Furthermore, TouroCOM is able to matriculate students with a ‘higher risk’ value because administrators and faculty monitor performance daily. Ultimately, this enables TouroCOM to fulfill its mission of promoting student success.

Supporting Enrollment of Underrepresented Students

A third point that the EWS provides the college is an upgraded risk tolerance in student admission. One of the main missions of the college is to get more underrepresented minorities (URM) into medical education. However, these students, on average, often do not perform well on standardized tests, such as the MCAT admission exam. This perceived risk often restricts the URM student from gaining access to medical school, even though the student may be an exceptional one who does not do well on standardized tests.

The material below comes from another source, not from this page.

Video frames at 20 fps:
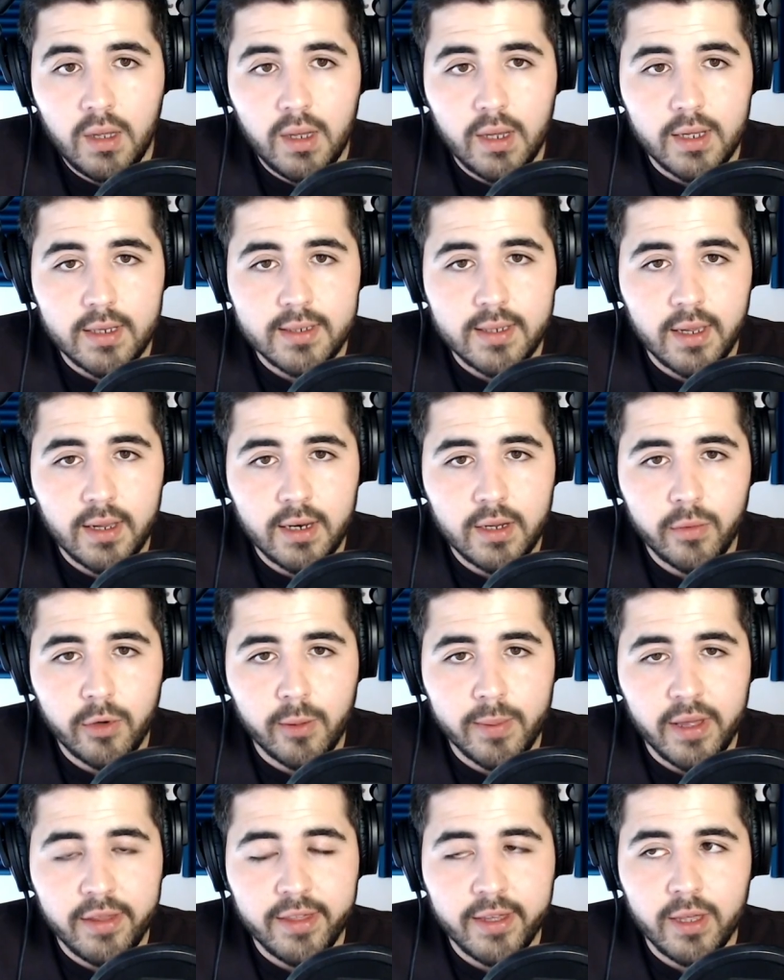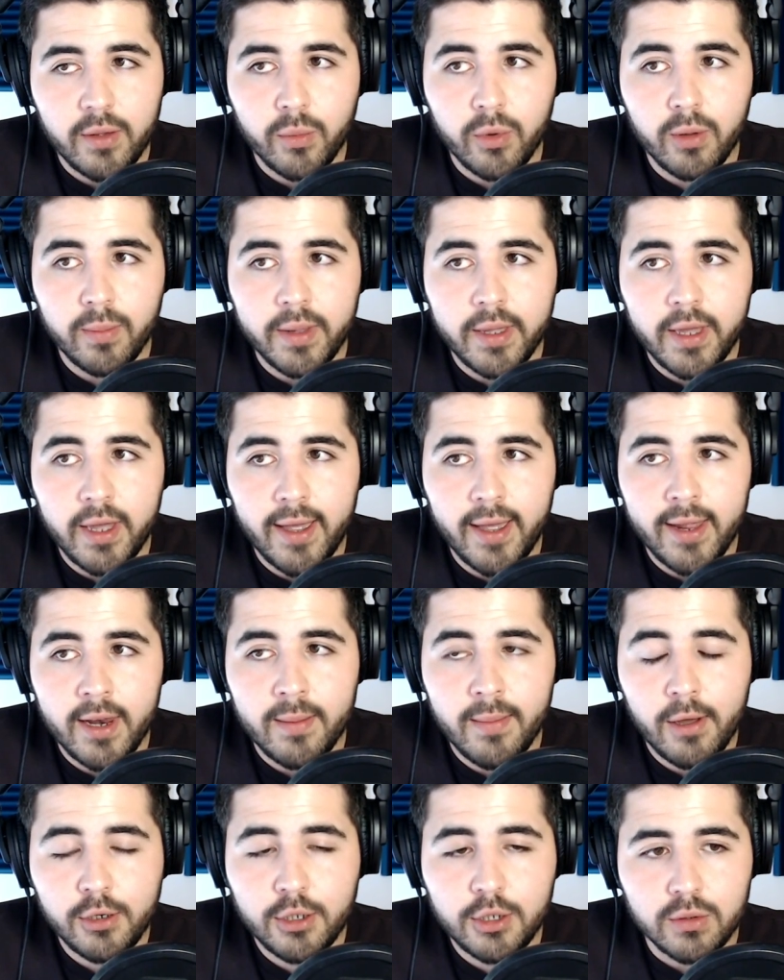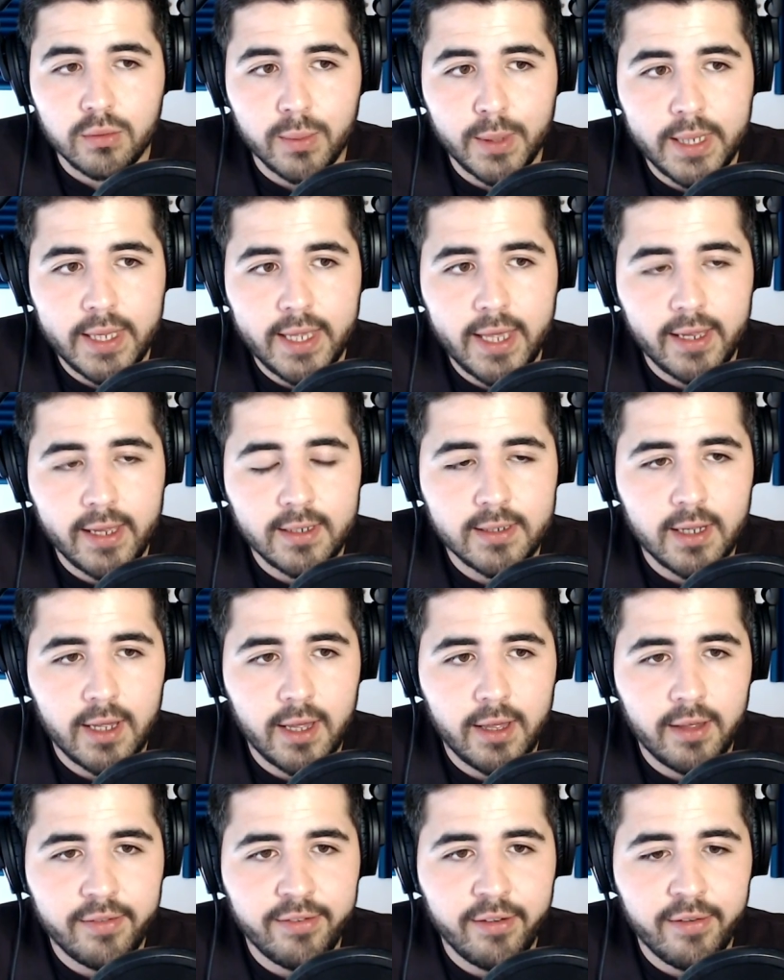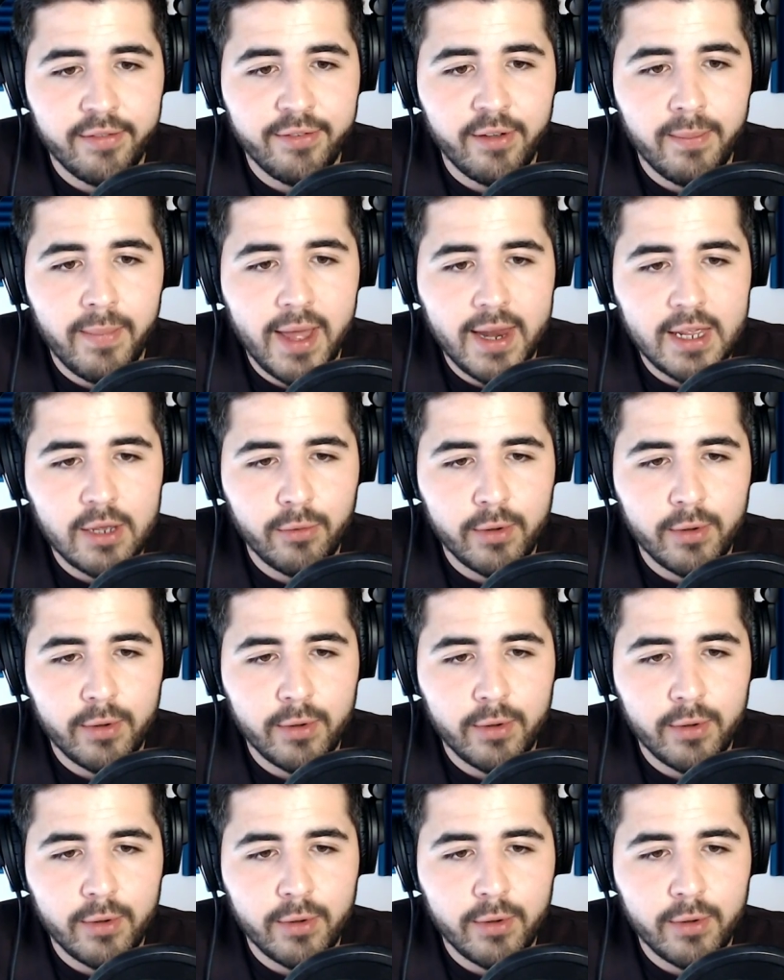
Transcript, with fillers: It certainly will be. I think it will be uh, an emotional weekend uh, for, for many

Because medical school is very competitive (and at TouroCOM there are more than 50 applications for each slot available), and given that if a student drops out they cannot be backfilled, medical colleges are often reluctant to take the risk associated with a student with a low MCAT score. Since the EWS allows TouroCOM to have more comfort with that risk, TouroCOM has been able to accept more URM students as compared with other medical schools, all while maintaining the high level of education required to pass the national board exam.

Conclusion

When developing a dynamic curriculum, it is important to recognize that lectures, exams, and assessment are all equally important in measuring student outcomes. These outcome measures should be reviewed on a daily basis to identify at-risk students, which will yield improved academic performance and ultimately, improved institutional revenue.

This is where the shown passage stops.